RECORDS FOR THIS TASK below:

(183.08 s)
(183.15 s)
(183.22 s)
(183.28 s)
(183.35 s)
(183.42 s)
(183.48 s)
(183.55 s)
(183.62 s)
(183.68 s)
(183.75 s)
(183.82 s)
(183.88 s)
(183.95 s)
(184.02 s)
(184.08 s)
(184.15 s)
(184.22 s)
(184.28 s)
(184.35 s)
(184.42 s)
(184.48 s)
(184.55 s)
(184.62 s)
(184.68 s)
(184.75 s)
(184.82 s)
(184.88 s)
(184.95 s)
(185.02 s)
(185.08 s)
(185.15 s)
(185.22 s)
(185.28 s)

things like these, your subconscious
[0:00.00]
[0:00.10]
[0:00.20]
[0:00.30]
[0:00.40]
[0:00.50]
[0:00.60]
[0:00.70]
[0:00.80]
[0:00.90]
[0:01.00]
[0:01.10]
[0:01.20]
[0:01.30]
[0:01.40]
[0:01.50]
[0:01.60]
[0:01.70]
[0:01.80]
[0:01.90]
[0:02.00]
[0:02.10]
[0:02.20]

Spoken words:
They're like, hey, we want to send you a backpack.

End of RECORDS FOR THIS TASK.
RECORDS FOR THIS TASK below:

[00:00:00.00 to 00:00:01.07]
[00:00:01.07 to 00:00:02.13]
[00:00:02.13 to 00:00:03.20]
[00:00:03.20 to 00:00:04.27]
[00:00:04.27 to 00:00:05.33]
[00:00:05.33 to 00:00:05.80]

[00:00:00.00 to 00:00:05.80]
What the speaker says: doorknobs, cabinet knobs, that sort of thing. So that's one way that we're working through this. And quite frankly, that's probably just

End of RECORDS FOR THIS TASK.
RECORDS FOR THIS TASK below:

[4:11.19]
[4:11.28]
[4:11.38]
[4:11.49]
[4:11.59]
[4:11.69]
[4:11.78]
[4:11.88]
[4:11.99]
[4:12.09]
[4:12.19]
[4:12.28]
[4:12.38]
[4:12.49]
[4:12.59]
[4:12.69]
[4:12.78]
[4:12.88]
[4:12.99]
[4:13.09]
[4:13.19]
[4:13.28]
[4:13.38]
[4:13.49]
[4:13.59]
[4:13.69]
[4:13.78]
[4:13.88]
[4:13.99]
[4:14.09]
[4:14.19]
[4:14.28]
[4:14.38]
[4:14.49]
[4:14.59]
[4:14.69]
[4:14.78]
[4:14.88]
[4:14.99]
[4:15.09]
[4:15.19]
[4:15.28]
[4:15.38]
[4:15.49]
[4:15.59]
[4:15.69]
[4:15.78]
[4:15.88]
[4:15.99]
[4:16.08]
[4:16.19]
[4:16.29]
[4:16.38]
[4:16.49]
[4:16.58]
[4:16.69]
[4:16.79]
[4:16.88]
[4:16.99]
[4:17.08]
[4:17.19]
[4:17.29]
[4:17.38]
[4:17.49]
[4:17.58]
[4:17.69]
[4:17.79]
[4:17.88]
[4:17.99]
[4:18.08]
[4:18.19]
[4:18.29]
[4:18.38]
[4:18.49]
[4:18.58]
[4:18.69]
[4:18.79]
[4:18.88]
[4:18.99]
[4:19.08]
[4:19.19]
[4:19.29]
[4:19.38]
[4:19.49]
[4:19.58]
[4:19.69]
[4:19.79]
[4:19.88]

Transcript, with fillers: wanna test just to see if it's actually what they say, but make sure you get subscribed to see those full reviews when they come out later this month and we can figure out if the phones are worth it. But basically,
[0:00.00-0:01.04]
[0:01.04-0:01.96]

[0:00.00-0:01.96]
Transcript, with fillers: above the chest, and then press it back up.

End of RECORDS FOR THIS TASK.

PROBLEM TO SOLVE –
From the records above, give again exactly the lines running from the line with "[00:00:00.00 to 00:00:01.07]" to the line with "[00:00:00.00 to 00:00:05.80]", inclusive.

EXPECTED ANSWER –
[00:00:00.00 to 00:00:01.07]
[00:00:01.07 to 00:00:02.13]
[00:00:02.13 to 00:00:03.20]
[00:00:03.20 to 00:00:04.27]
[00:00:04.27 to 00:00:05.33]
[00:00:05.33 to 00:00:05.80]

[00:00:00.00 to 00:00:05.80]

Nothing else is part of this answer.